My hands go to my mouth. “Liam.”

He unpacks metal tins filled with foods—cheese, crackers, olives, dried fruit, cured meat, a small jar of honey—and arranges them on the blanket. I have no idea when he found the time to plan everything. This morning?

“Are you a secret romantic?” I ask, still staring at the glittering walls.

He opens a tin and sets it between us. “Do you like it?”

“You could’ve brought me to an abandoned shack and I wouldn’t have cared.”

He glances up, one eyebrow raised. “But this is better, right?”

I look around the cave, and then at him, sitting cross-legged in the warm glow.

“Yeah,” I whisper. “This is better.”

I lower myself onto the blanket beside him, our shoulders touching as we eat.

“So you found this place by accident?” I ask, spreading honey on a cracker.

“Yeah,” he repeats. “I had a fight with my dad about… I don’t even remember what. Probably my grades. Or my attitude. Or the way I breathed.” He picks up an olive, turning it between his fingers. “I hiked out into the woods to get away, and I stumbled into the opening.”

He sets the olive down without eating it.

“I’ve been coming almost every week since then.” His gaze drops. “For years. It was the only place where I could disappear. Where the noise stopped.”

I set my cracker aside. “What noise?”

“The expectations. My dad’s voice in my head. The constant feeling that I wasn’t enough, that I was never going to be enough.” He stares at the cave walls. “Down here, none of that reached me. I could breathe. I could just… exist.”

My heart goes out to him. The image of a fifteen-year-old Liam, angry and alone, crawling into a hole in the earth to find silence—is devastating.

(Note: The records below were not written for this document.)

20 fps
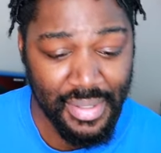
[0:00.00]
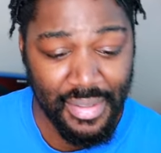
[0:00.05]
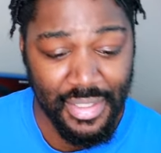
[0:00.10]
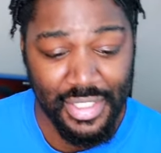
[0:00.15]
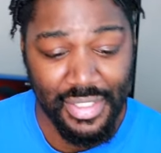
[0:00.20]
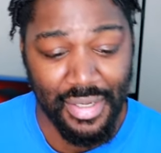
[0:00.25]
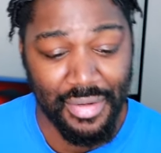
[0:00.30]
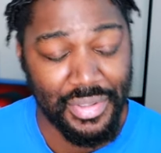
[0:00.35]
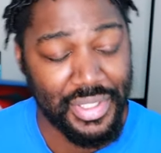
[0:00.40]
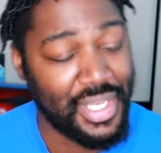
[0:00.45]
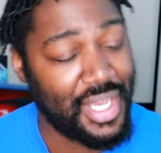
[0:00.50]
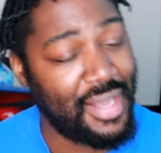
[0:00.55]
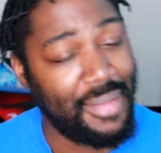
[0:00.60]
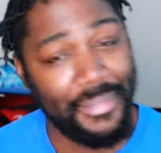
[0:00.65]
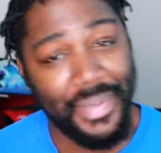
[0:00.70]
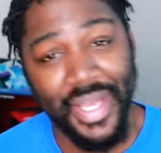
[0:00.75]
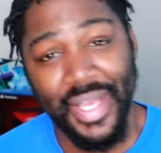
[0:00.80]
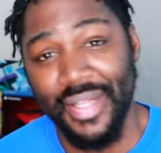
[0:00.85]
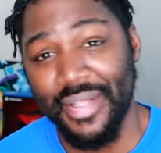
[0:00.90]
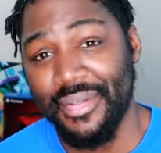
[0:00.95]
So yeah,
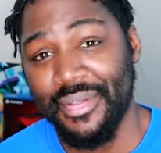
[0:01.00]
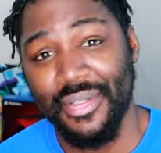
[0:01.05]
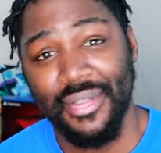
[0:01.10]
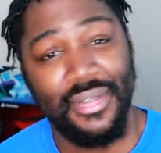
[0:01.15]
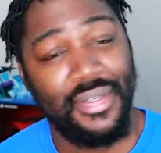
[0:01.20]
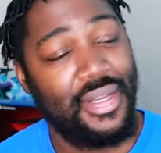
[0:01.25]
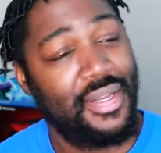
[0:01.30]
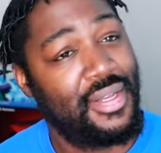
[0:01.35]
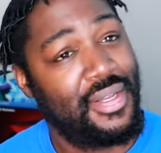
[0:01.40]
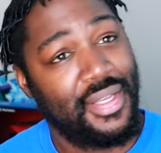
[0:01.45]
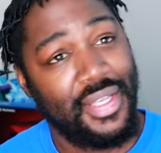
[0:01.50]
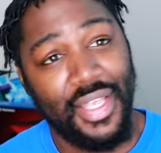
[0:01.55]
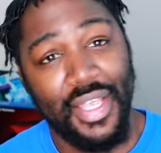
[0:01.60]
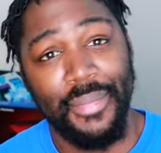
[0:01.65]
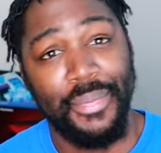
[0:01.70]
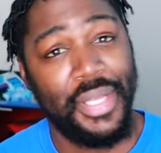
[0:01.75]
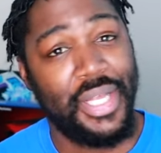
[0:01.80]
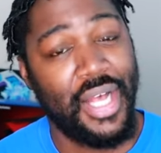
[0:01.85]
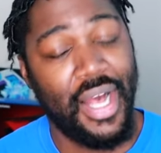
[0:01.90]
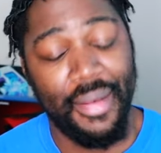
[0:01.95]
man,
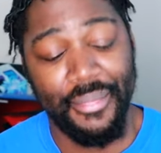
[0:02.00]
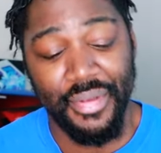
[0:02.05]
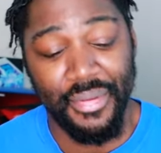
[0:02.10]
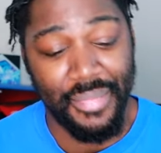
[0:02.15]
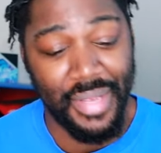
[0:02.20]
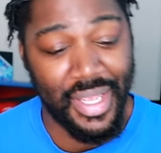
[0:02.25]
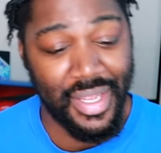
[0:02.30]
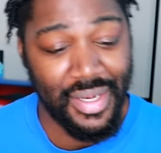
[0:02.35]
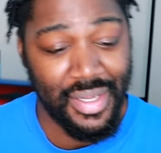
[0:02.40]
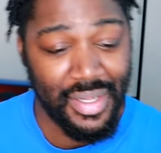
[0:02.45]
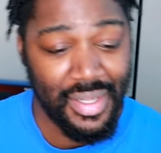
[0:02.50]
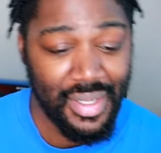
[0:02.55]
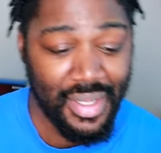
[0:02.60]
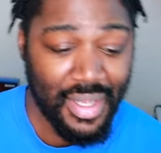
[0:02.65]
keep it coming, man.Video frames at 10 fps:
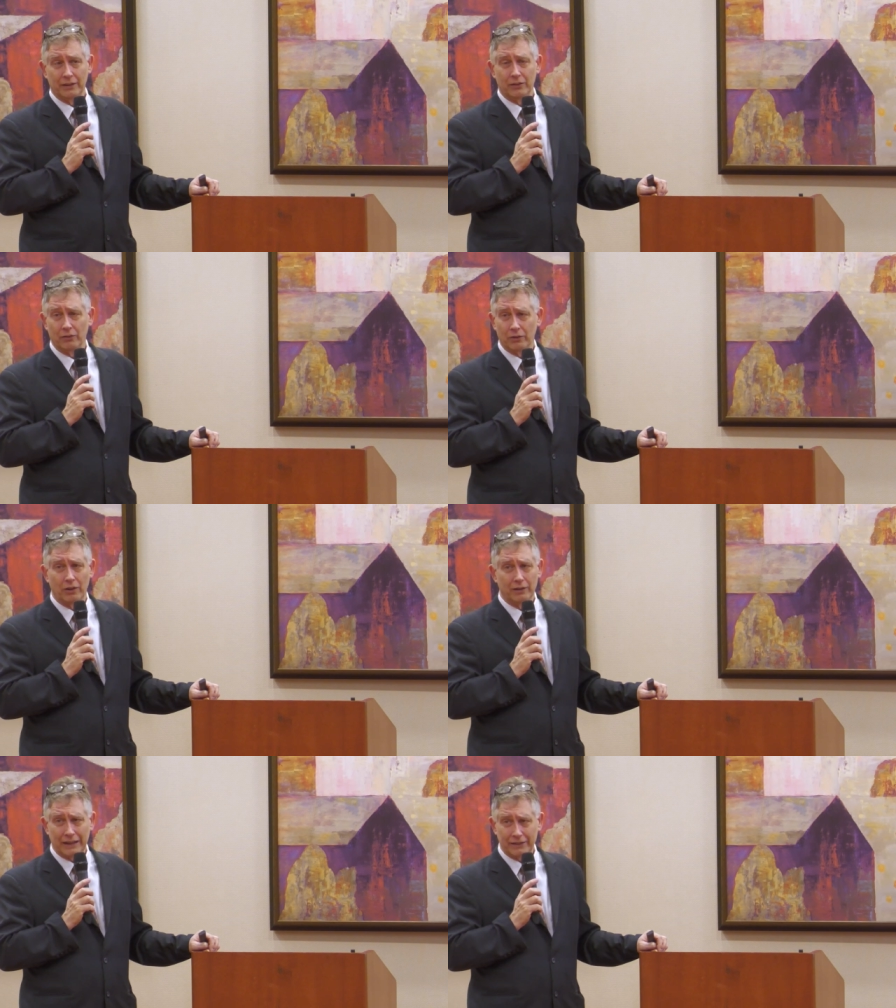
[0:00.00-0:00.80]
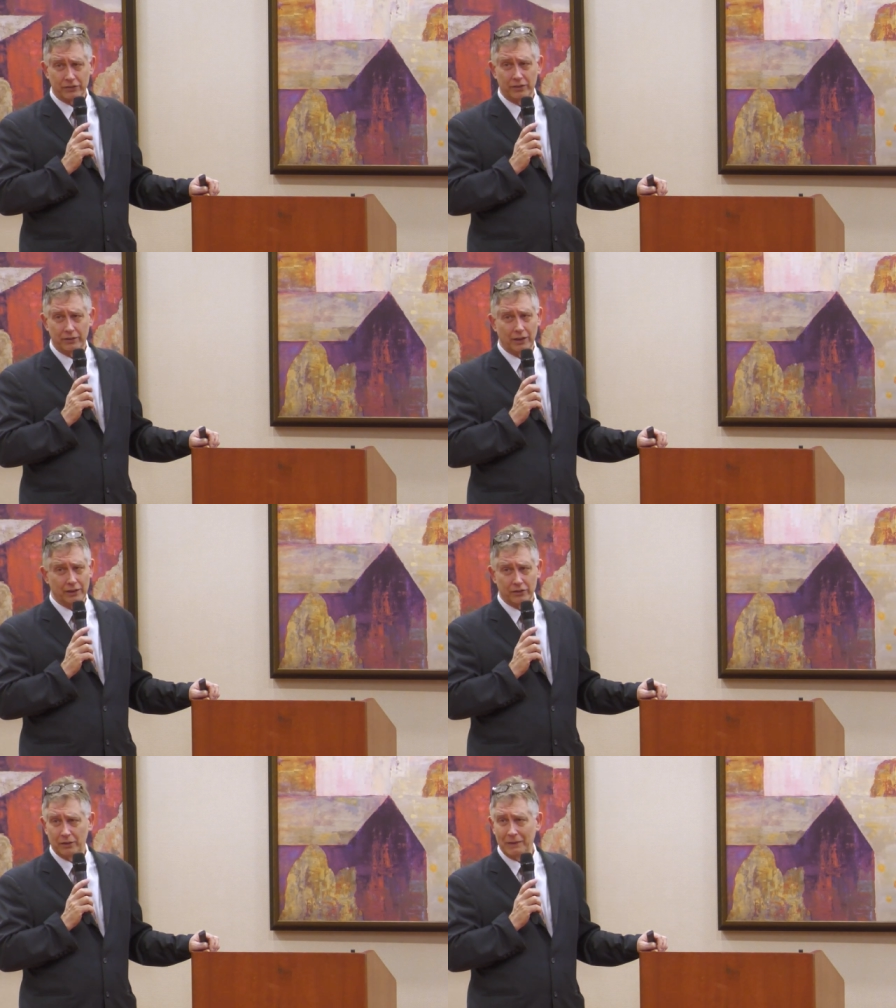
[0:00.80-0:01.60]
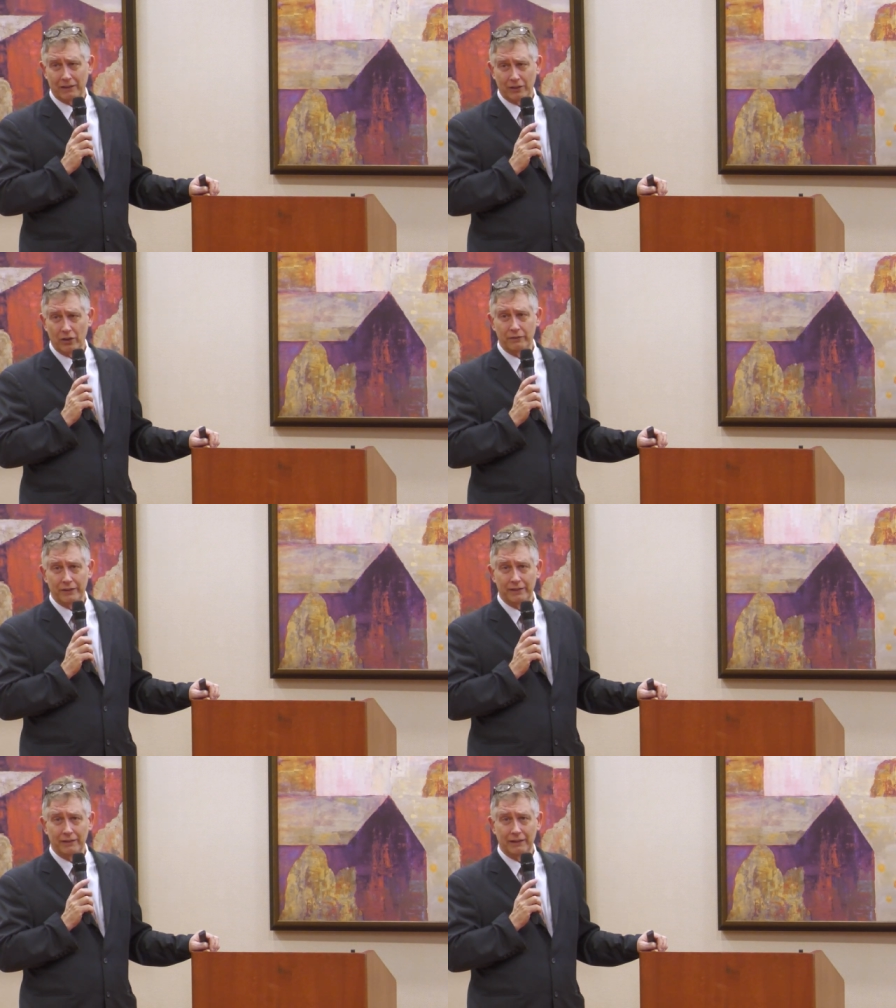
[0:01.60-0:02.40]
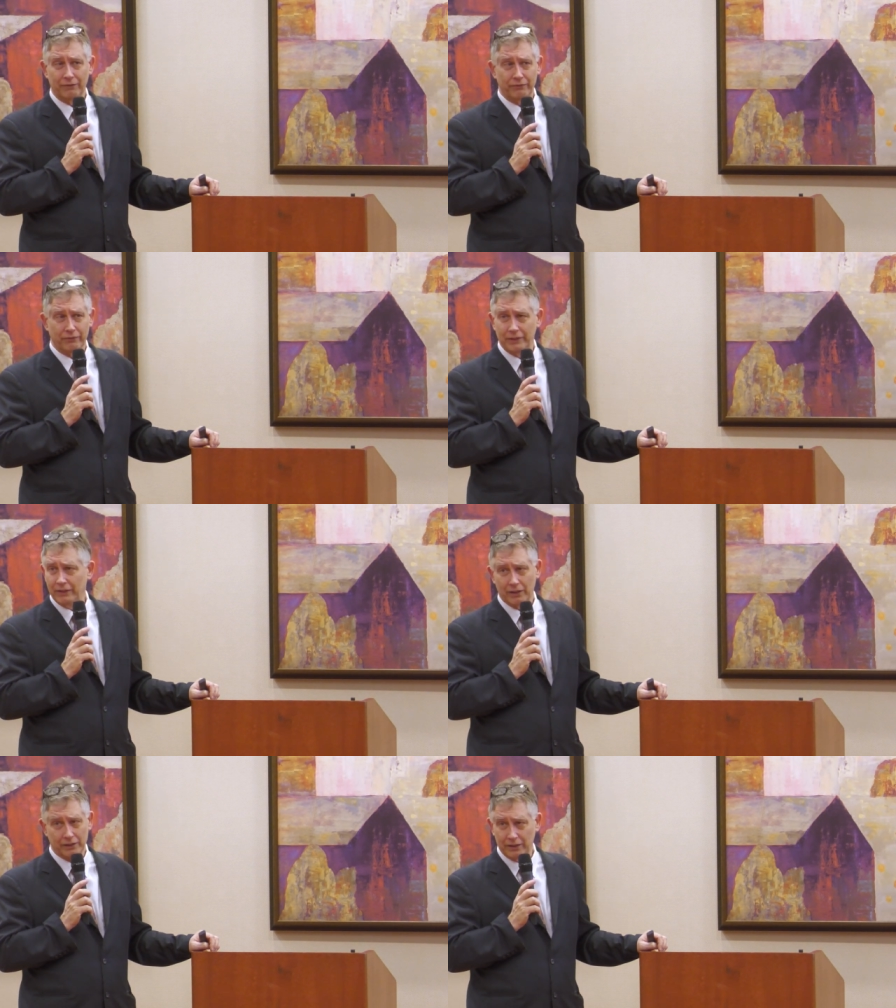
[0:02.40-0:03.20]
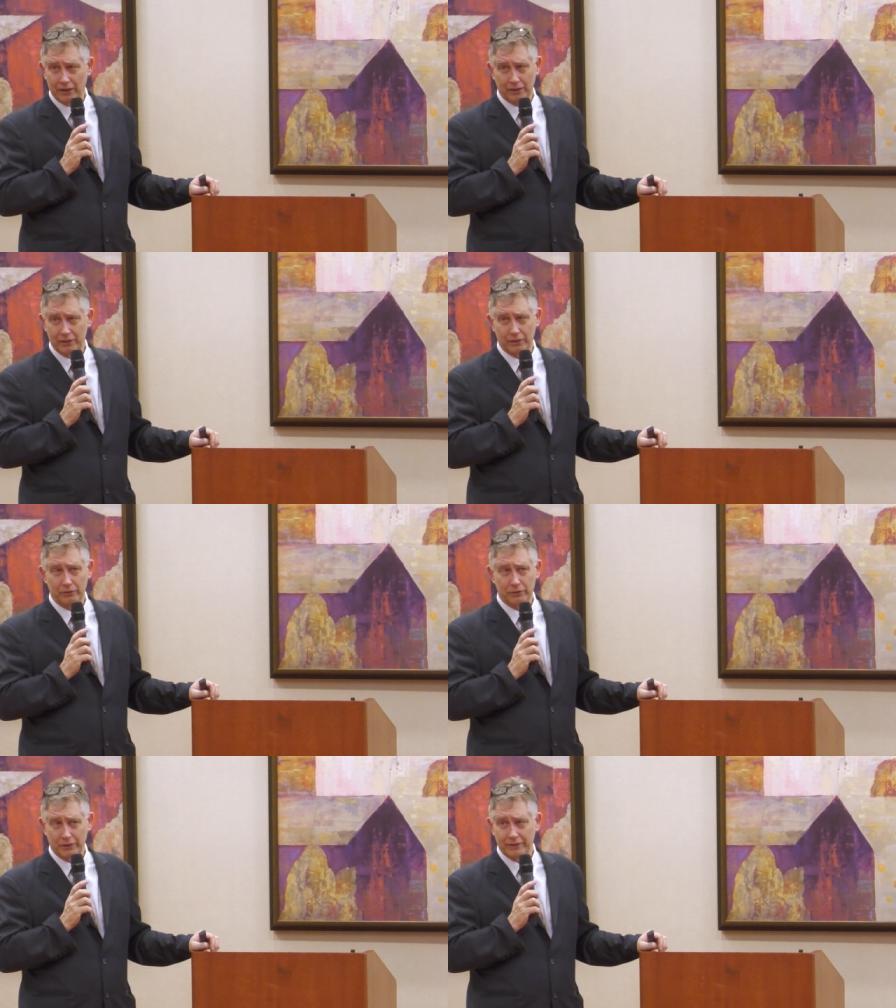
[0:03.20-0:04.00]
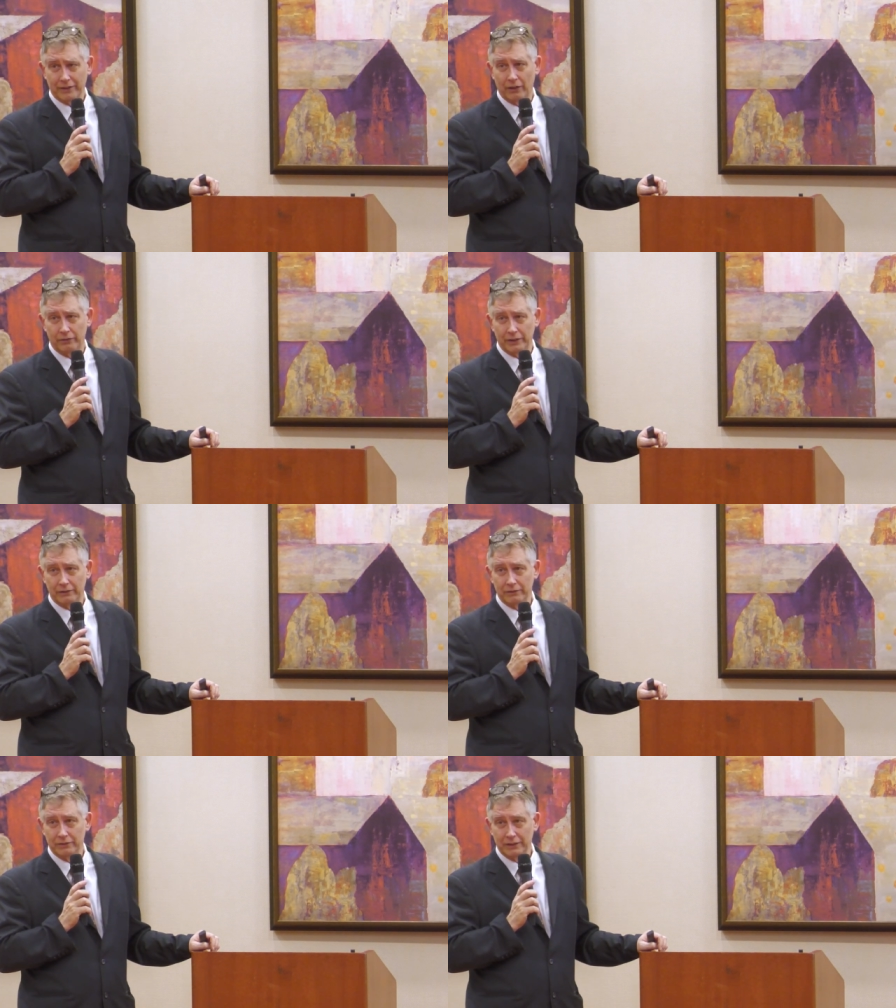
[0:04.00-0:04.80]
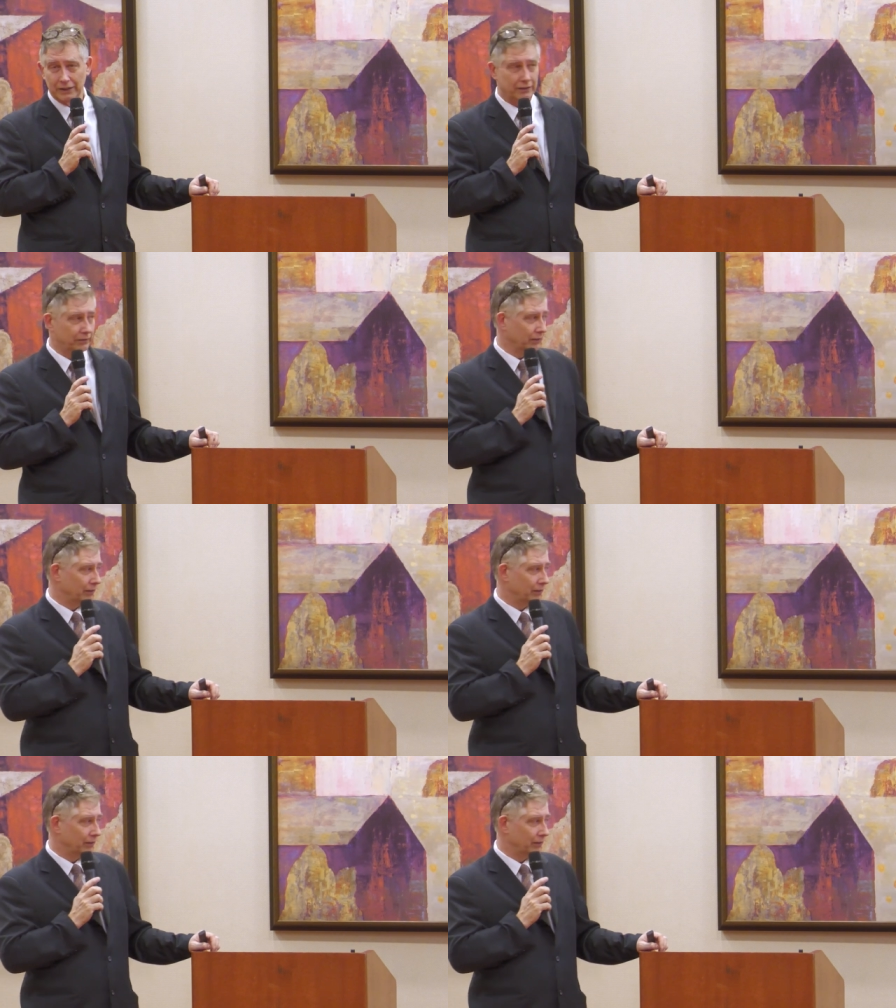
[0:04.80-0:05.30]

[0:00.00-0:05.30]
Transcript: Don't call and ask your doctor about COVID if they're not the doctor who treats COVID, you know,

“Have you been coming since you met me?” I ask. “I don’t remember you disappearing.”

He reaches for my hand. His fingers thread through mine, warm against my cold skin.

“I don’t need to come down here anymore.” His thumb sweeps across my knuckles. “You’re my sanctuary now. I find peace when I’m with you.”

“Yeah?” I tease. “Even in the beginning?”

Liam flares his nostrils and kisses my forehead. “In a more aggravating way… but yes, from the beginning. You’re the first person I’ve shown this place to,” he continues.

A mounting pressure gathers behind my sternum that builds and builds until my eyes burn and my vision blurs.

He brought me to the center of himself. To the hidden, vulnerable core he’s protected since he was a boy. The place he goes when the world is too loud, too demanding, or too much. And he’s given it to me.

“I love you.” It comes out thick and trembling and certain.

Liam smiles. Then he tips his head back and shouts into the darkness, “I love you!”

The words hit the stone and ricochet. They return to us from the deep places of the cave, bouncing off the limestone, rolling back in overlapping waves. I love you. Love you. You. You. The echo multiplies, filling the cavern.

A laugh tears out of me.

I cup my hands around my mouth and shout back, “I love you, too!”

My voice chases his through the dark. The cave catches it, holds it, sends it spiraling through passages and chambers we can’t see, and returns it to us in a chorus, tangled together and indistinguishable. Our voices braided into a single, resounding promise.

Liam pulls me into his lap, and I wrap my arms around his neck. We’re laughing and kissing and half-crying as the echoes fade, one by one, into a silence that’s full. That’s ours.

Down here, beneath the earth, the only expectations we have to meet are our own.